Before creating any shaders in init add:

auto main_buffer_group = buffer_group_create("main_buffer_group");

If using multiple buffer groups (you would when sharing specific portions of data with specific shaders) you should resetrict to specific keys in the shader.

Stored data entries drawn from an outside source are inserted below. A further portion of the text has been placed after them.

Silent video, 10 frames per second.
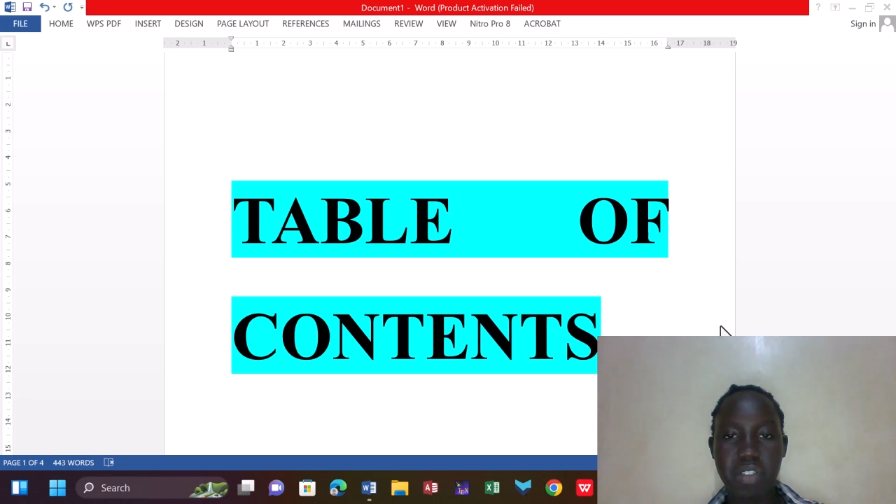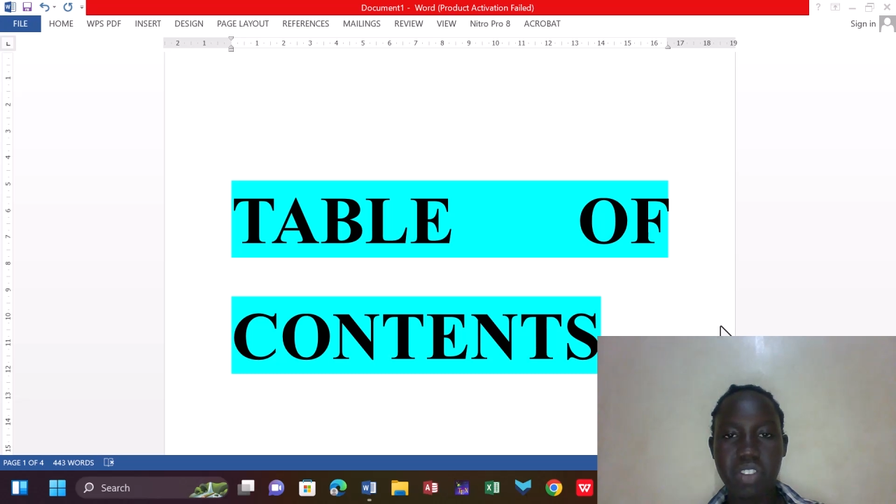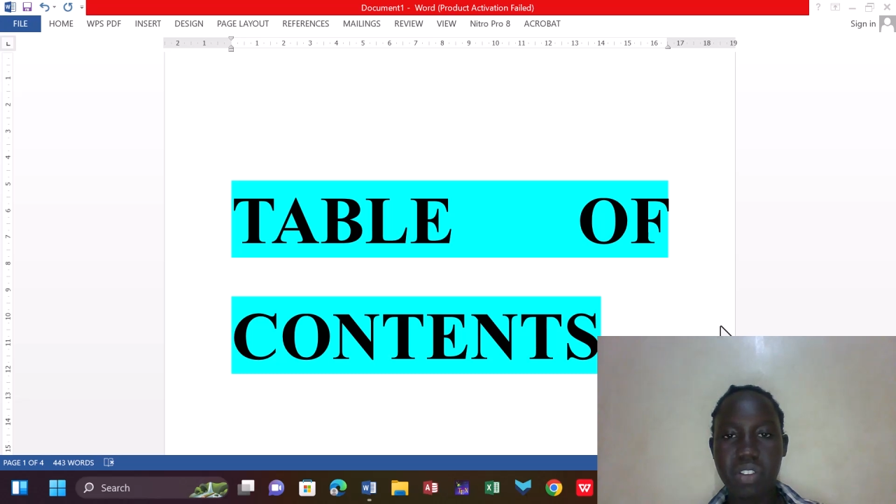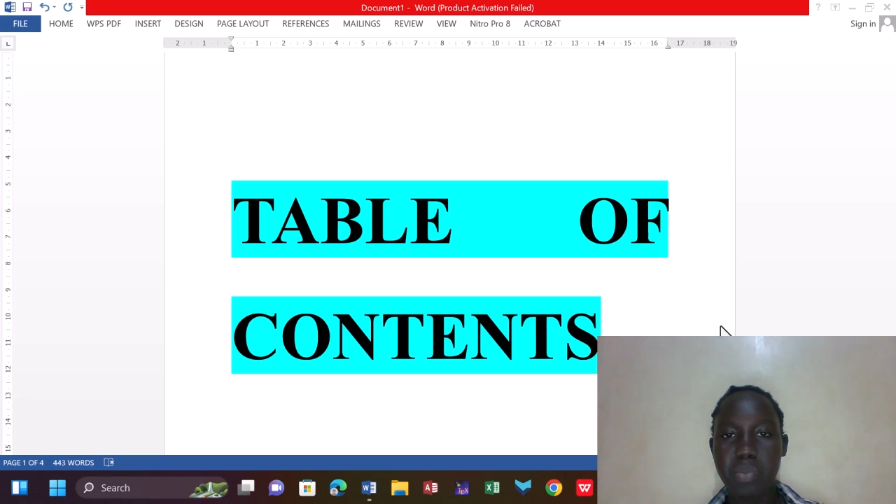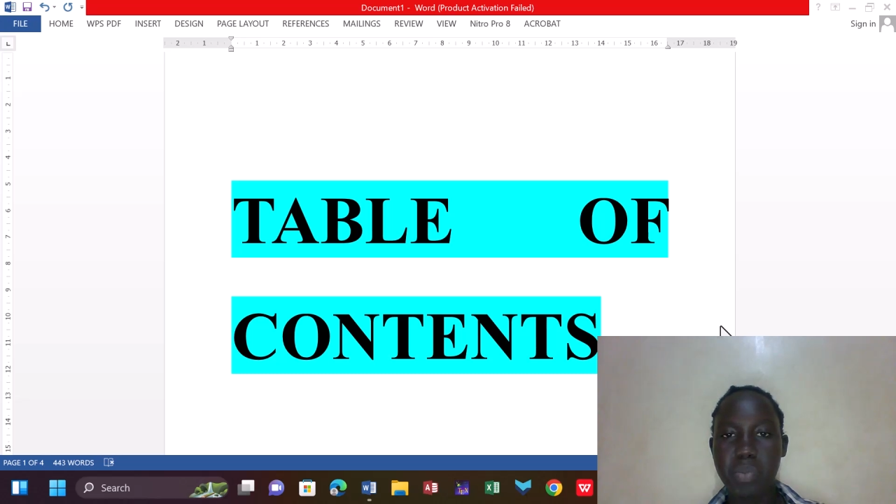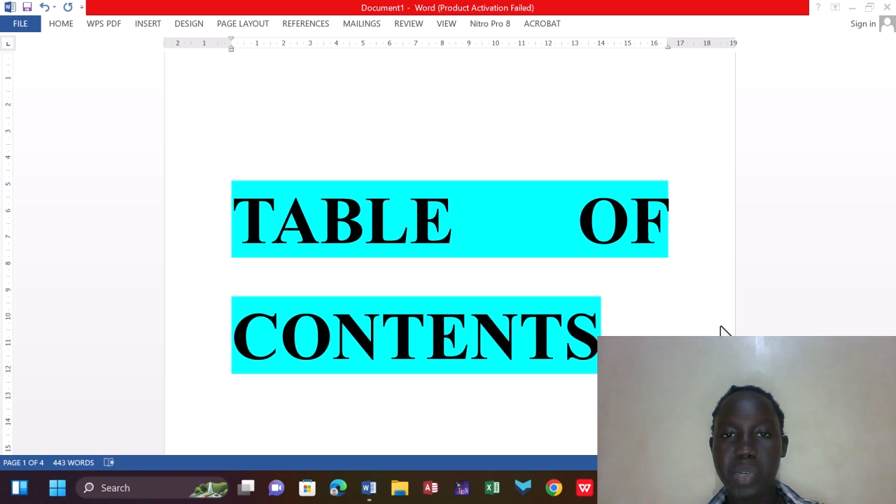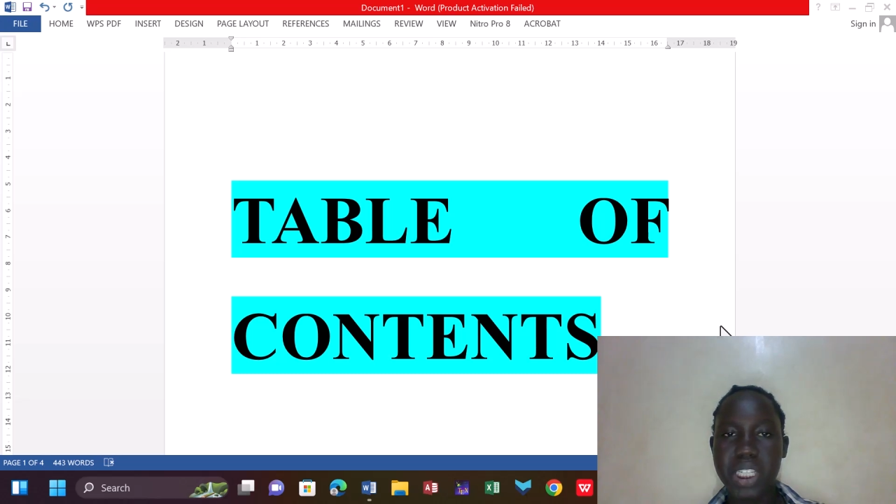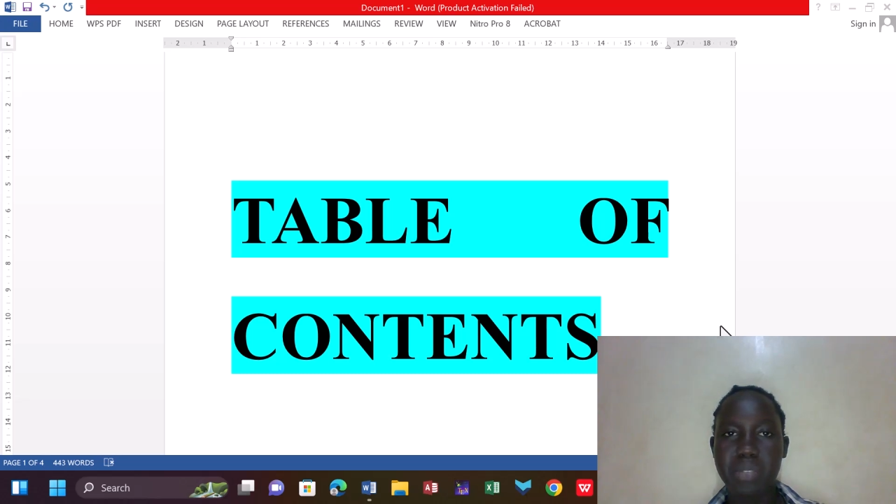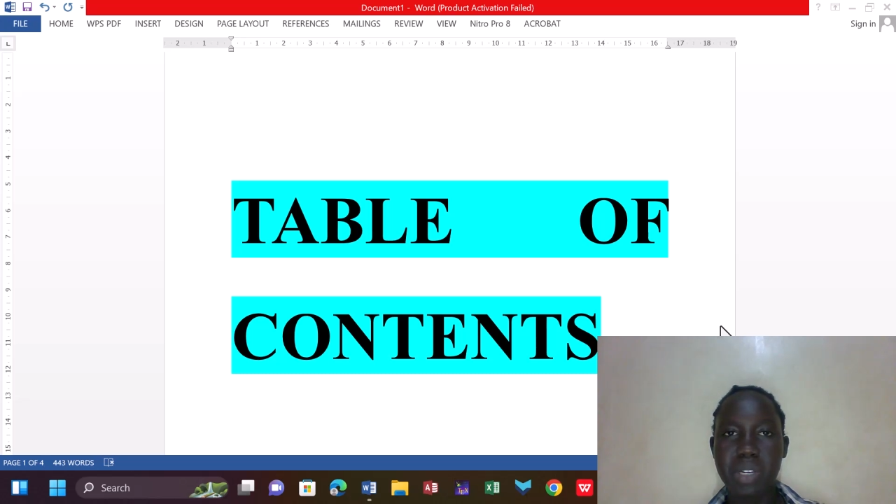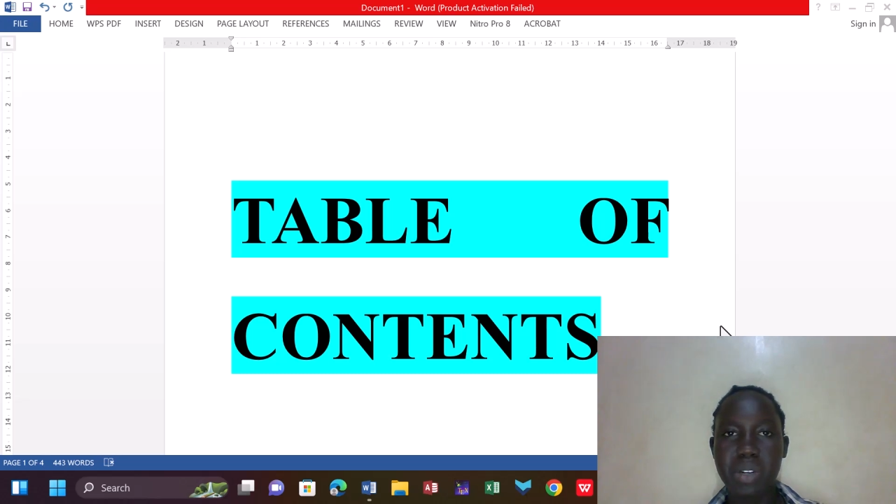very
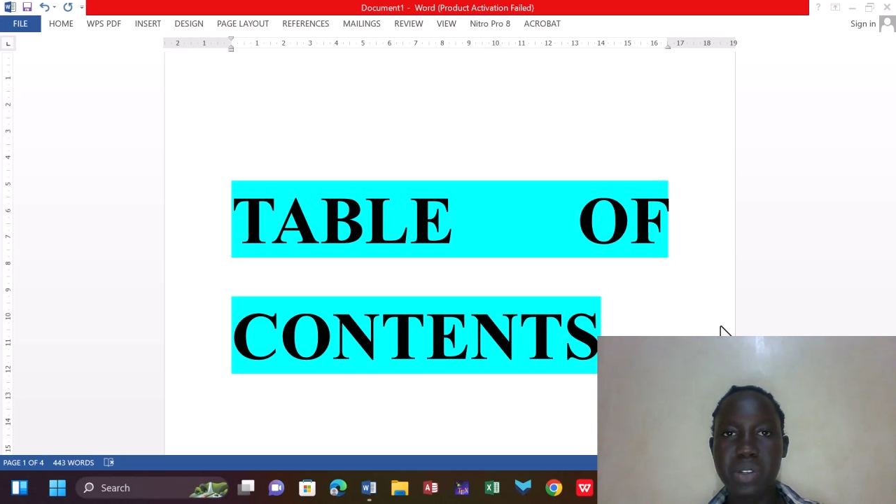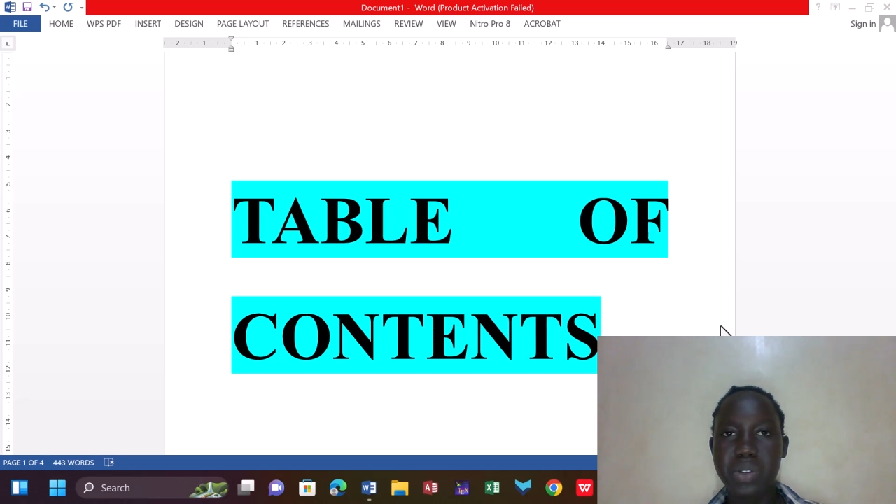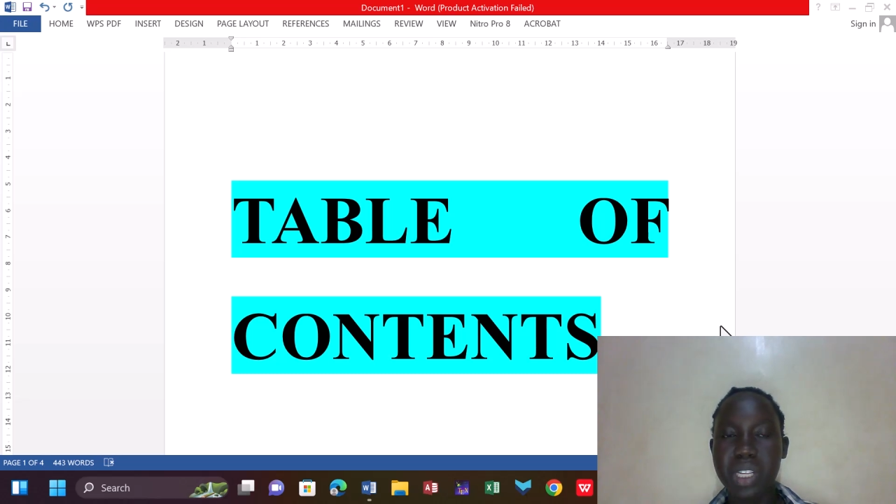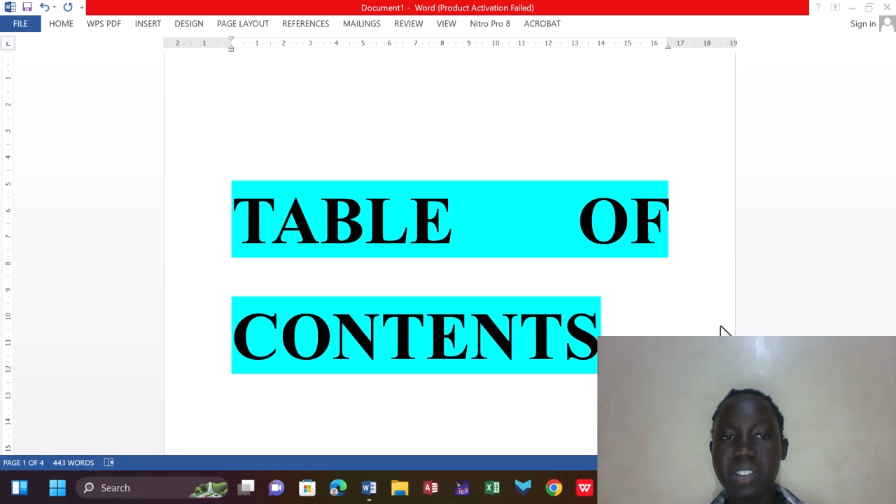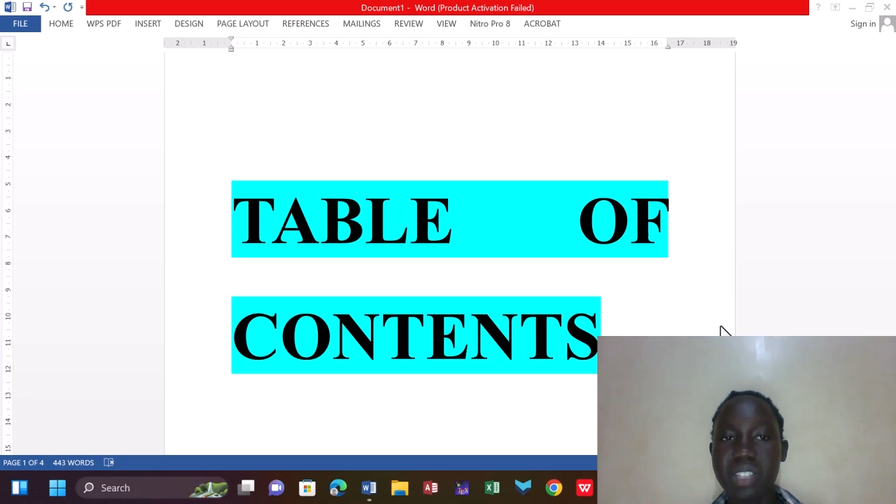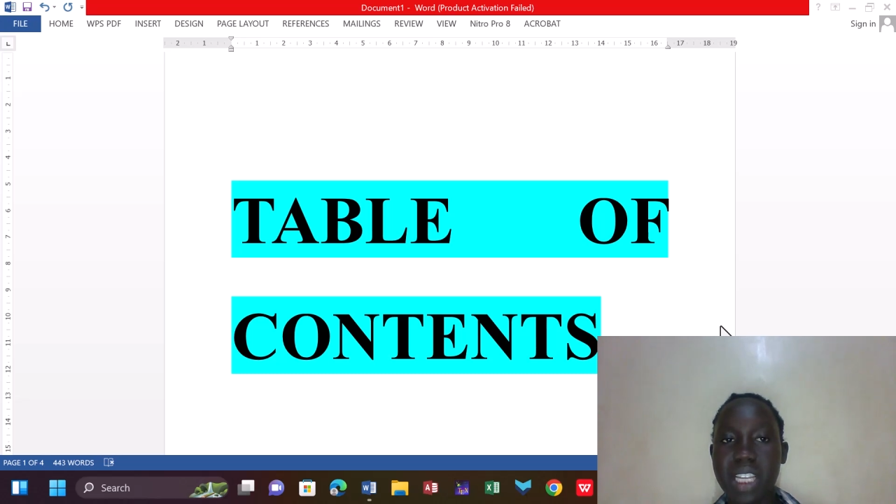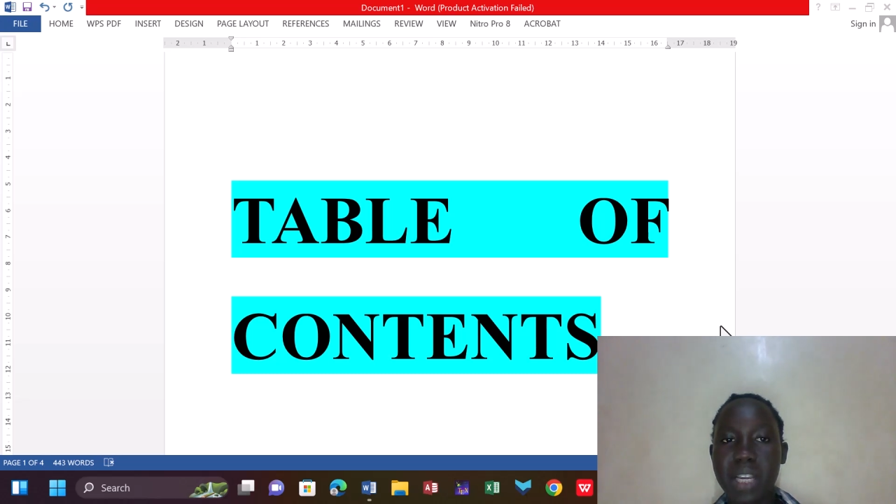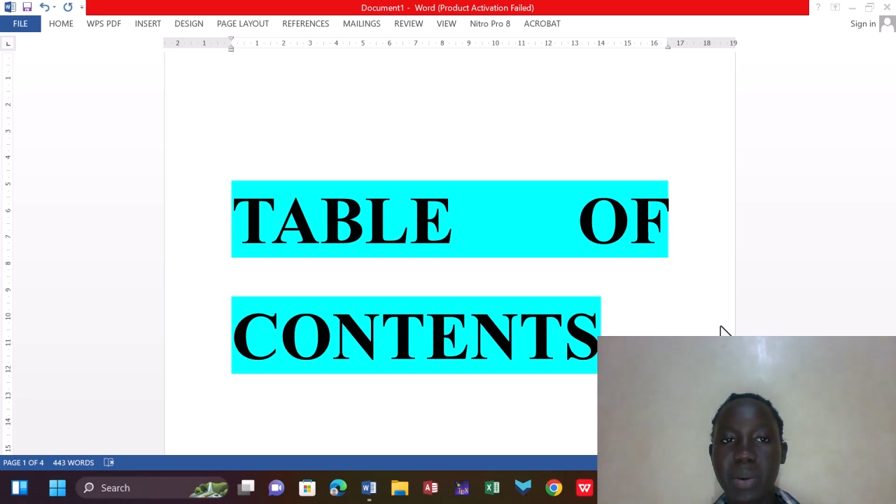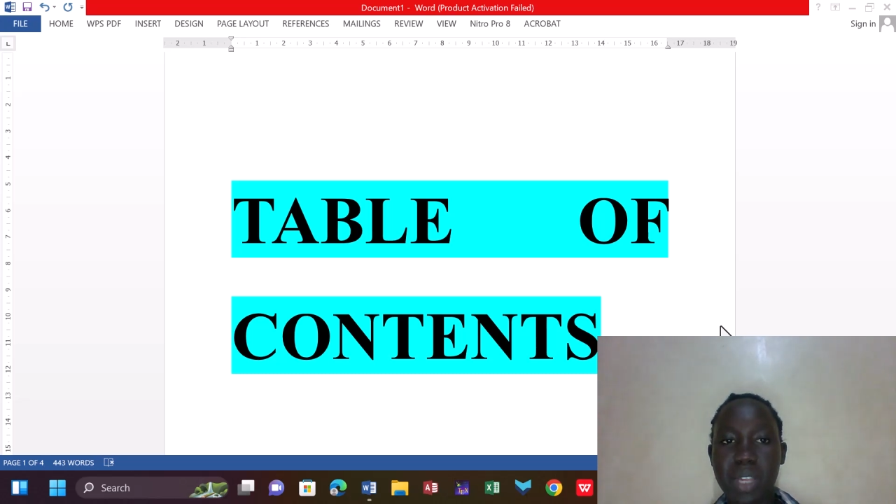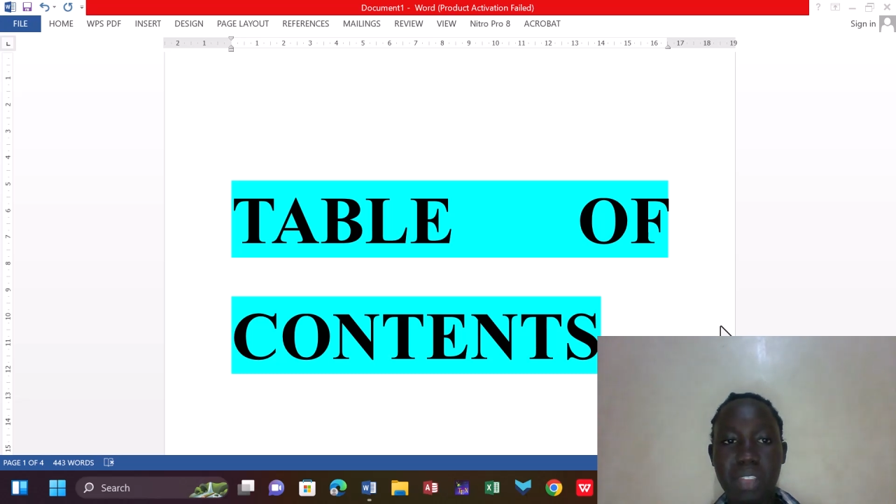important because when you're
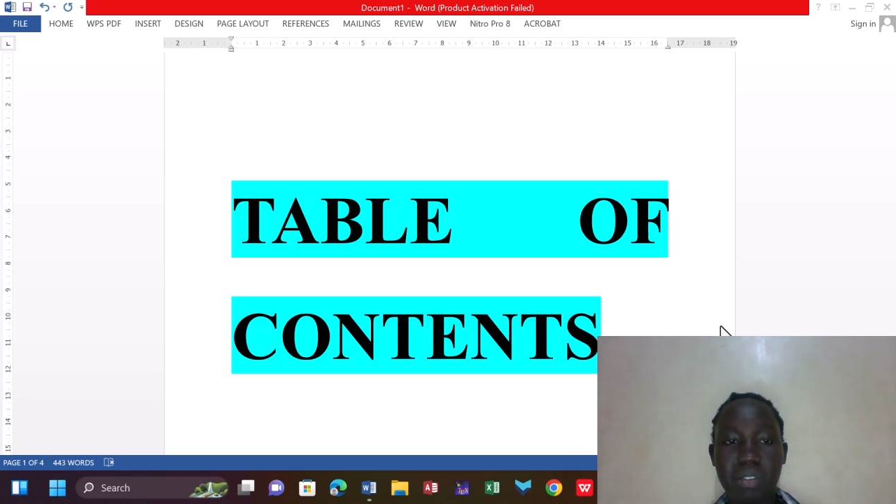dealing with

auto main_buffer_group = buffer_group_create("main_buffer_group");
auto windows_buffer_group = buffer_group_create("windows_buffer_group");
buffer_group_restrict_to_keys(main_buffer_group, {"Quads"});
buffer_group_restrict_to_keys(windows_buffer_group, {"WindowStates"});

Shaders

Shaders drive DirectZ. You write your shader using .glsl, DirectZ uses spirv_reflect to reflect the inputs/outputs, SSBOs, images back to DirectZ such that you can interface with the Shader as if it were mapped to your program.

Writing a raster pipeline

For our raster_shader we need two modules, Vertex and Fragment. Below is an implementation of a raster_shader that declares a Quad struct and the "Quads" Buffer

shader_add_module(raster_shader, ShaderModuleType::Vertex,
DZ_GLSL_VERSION + R"(
struct Quad {
vec4 viewport;
};
layout(std430, binding = 0) buffer QuadsBuffer {
Quad quads[];
} Quads;
vec3 get_quad_position()
{
vec3 pos;
switch (gl_VertexIndex)
{
case 0: pos = vec3(1.0, 1.0, 0); break;
case 1: pos = vec3(-1.0, 1.0, 0); break;
case 2: pos = vec3(-1.0, -1.0, 0); break;
case 3: pos = vec3(-1.0, -1.0, 0); break;
case 4: pos = vec3(1.0, -1.0, 0); break;
case 5: pos = vec3(1.0, 1.0, 0); break;
}
// vec4 viewport = Quads.quads[gl_InstanceIndex].viewport;
return pos;
}
vec2 get_quad_uv()
{
switch (gl_VertexIndex)
{
case 0: return vec2(1, 1);
case 1: return vec2(0, 1);
case 2: return vec2(0, 0);
case 3: return vec2(0, 0);
case 4: return vec2(1, 0);
case 5: return vec2(1, 1);
}
return vec2(0);
}
void main() {
gl_Position = vec4(get_quad_position(), 1);
}
)");
shader_add_module(raster_shader, ShaderModuleType::Fragment,
DZ_GLSL_VERSION + R"(
layout(location = 0) out vec4 outColor;
void main() {
outColor = vec4(1, 0, 0, 1);
}
)");

License

Almost all of the code in this repository is licensed under the MIT license.